◆ Your goal ◆
All of the records below must be reproduced exactly, minus any pictures.

◆ Given records ◆
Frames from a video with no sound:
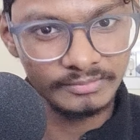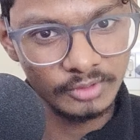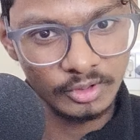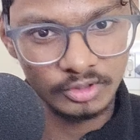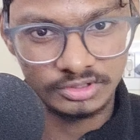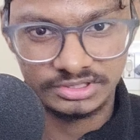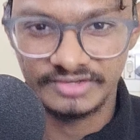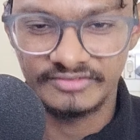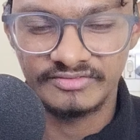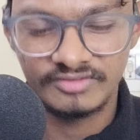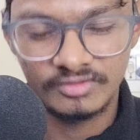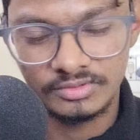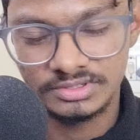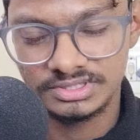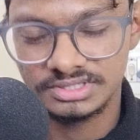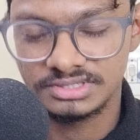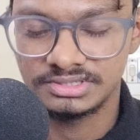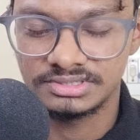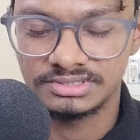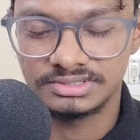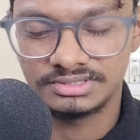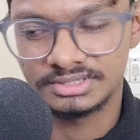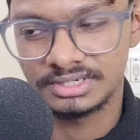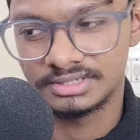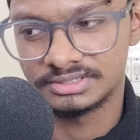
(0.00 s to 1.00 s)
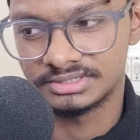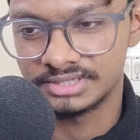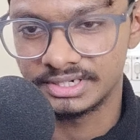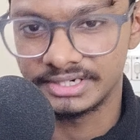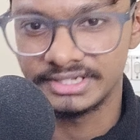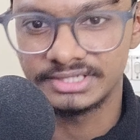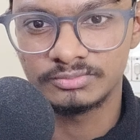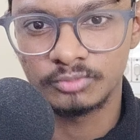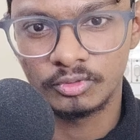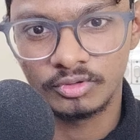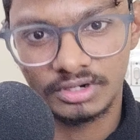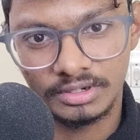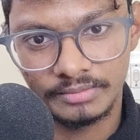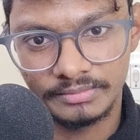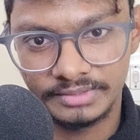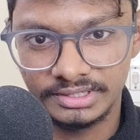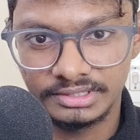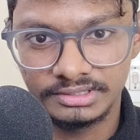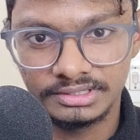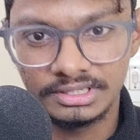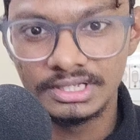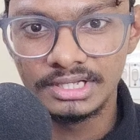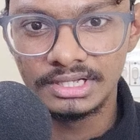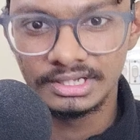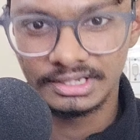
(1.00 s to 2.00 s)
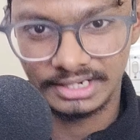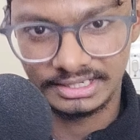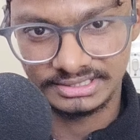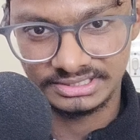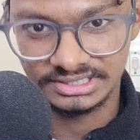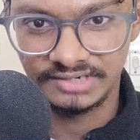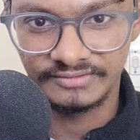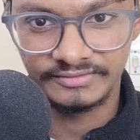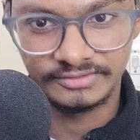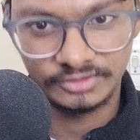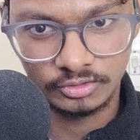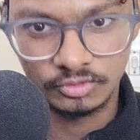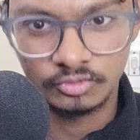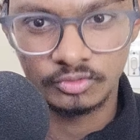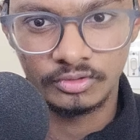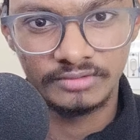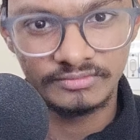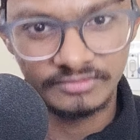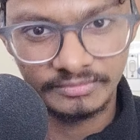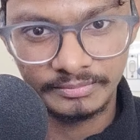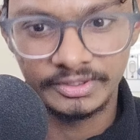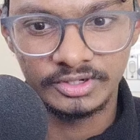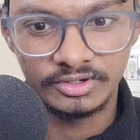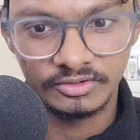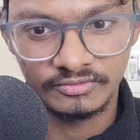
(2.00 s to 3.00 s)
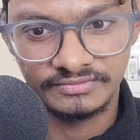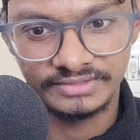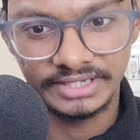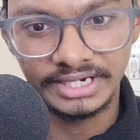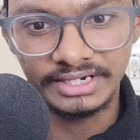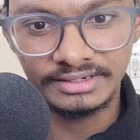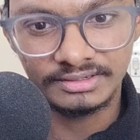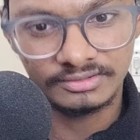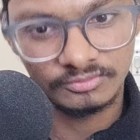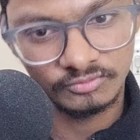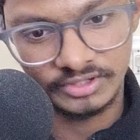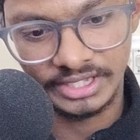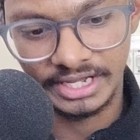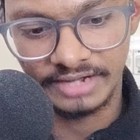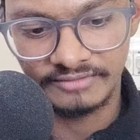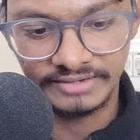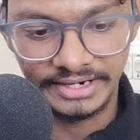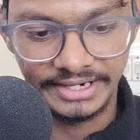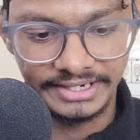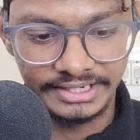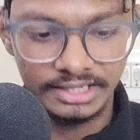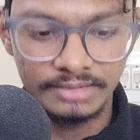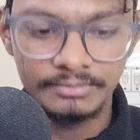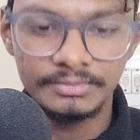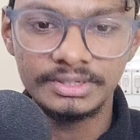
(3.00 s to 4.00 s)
because everyone studies programming in class 11th or 12th, a bit of that we have idea.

◆ Answer below ◆
Frames from a video with no sound:
(0.00 s to 1.00 s)
(1.00 s to 2.00 s)
(2.00 s to 3.00 s)
(3.00 s to 4.00 s)
because everyone studies programming in class 11th or 12th, a bit of that we have idea.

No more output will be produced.